What you need to do: Return every line of the records below verbatim, with no pictures in the copy.

###

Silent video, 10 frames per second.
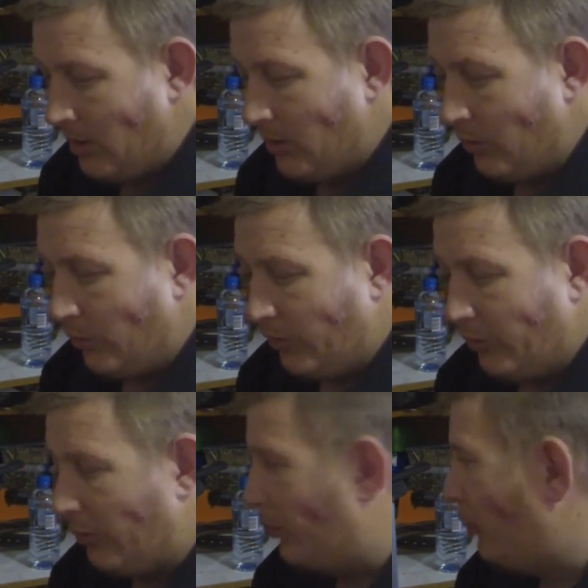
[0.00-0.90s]
which
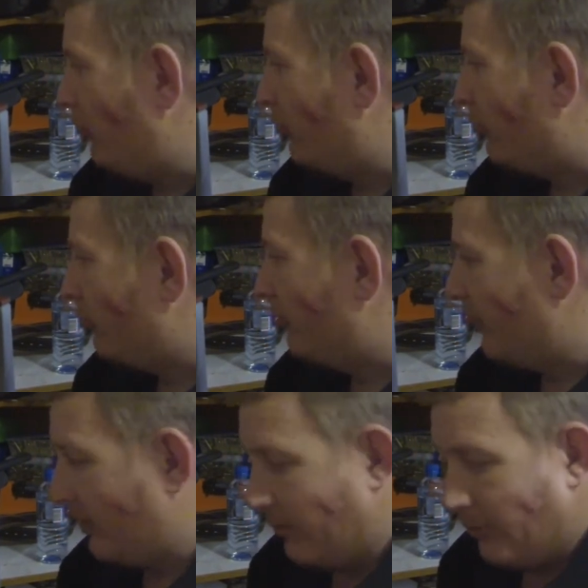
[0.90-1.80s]
will pull the screws
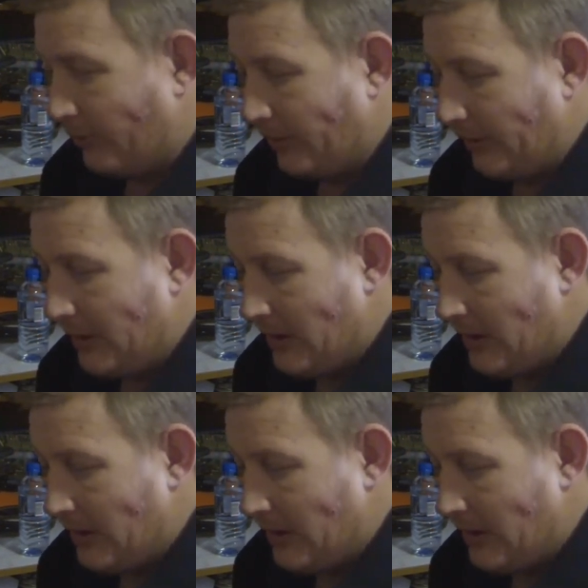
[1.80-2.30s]
out completely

###

Result below:
Silent video, 10 frames per second.
[0.00-0.90s]
which
[0.90-1.80s]
will pull the screws
[1.80-2.30s]
out completely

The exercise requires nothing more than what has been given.